## What is required
Every line from the one containing "[00:00:04.50 to 00:00:05.40]" to the end of the records below should be returned exactly; pictures are to be dropped.

╭─ Working data

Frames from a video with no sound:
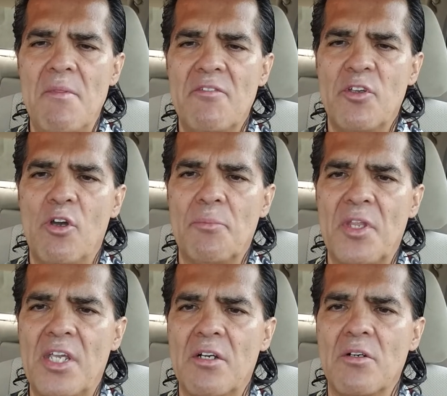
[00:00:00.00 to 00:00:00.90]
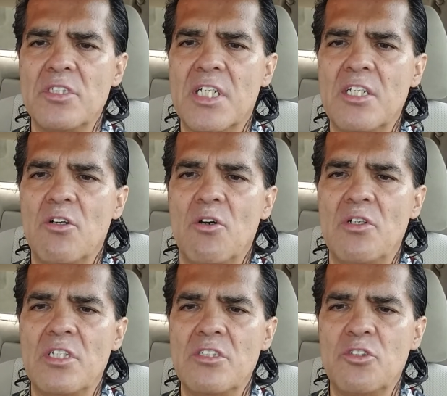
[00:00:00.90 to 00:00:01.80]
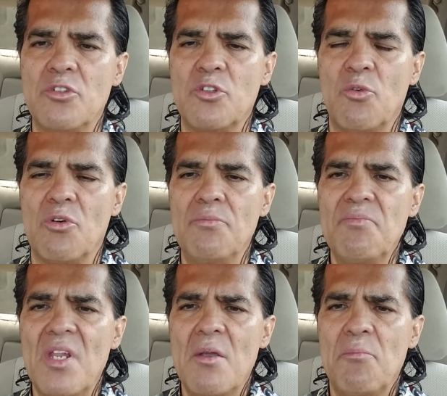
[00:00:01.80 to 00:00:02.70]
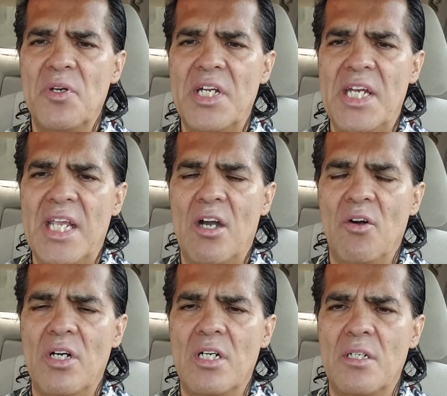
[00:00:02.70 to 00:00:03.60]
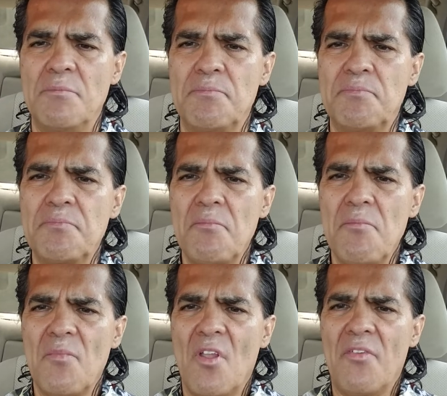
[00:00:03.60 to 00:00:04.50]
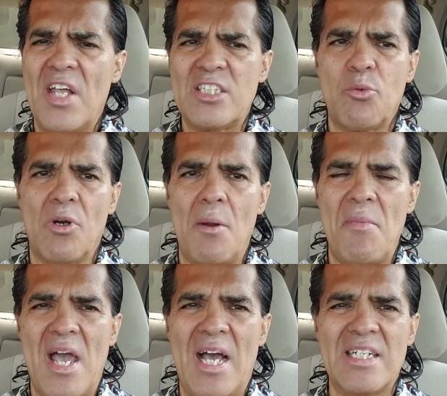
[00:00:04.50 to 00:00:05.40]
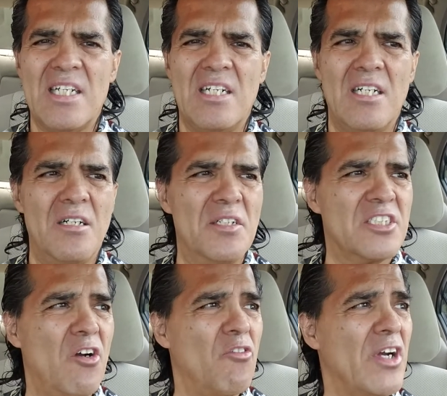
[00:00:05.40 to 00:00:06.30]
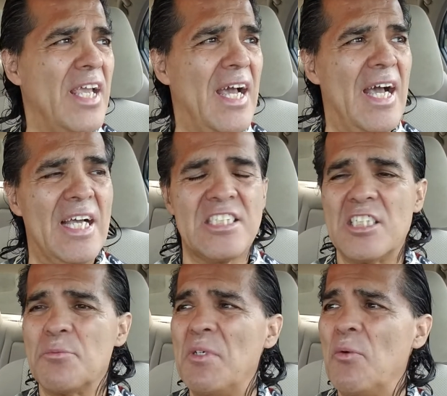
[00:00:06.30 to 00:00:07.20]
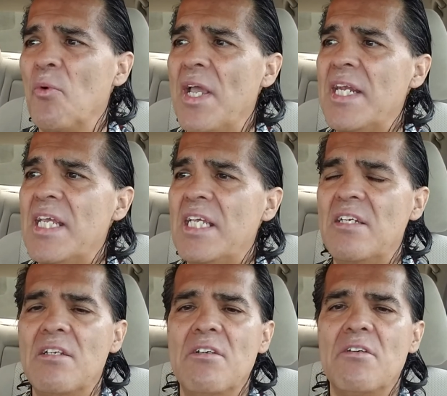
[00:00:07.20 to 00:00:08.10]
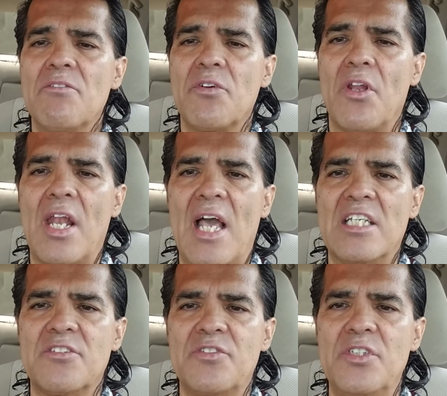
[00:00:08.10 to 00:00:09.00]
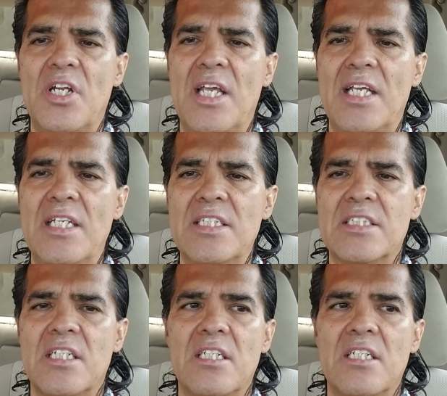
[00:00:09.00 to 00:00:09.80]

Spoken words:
If you go up the hill, you can go and do a tour. But anyhow, that's where I'm at. It's overcast. It's been raining for the last few days.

╰─

## Solved problem
[00:00:04.50 to 00:00:05.40]
[00:00:05.40 to 00:00:06.30]
[00:00:06.30 to 00:00:07.20]
[00:00:07.20 to 00:00:08.10]
[00:00:08.10 to 00:00:09.00]
[00:00:09.00 to 00:00:09.80]

Spoken words:
If you go up the hill, you can go and do a tour. But anyhow, that's where I'm at. It's overcast. It's been raining for the last few days.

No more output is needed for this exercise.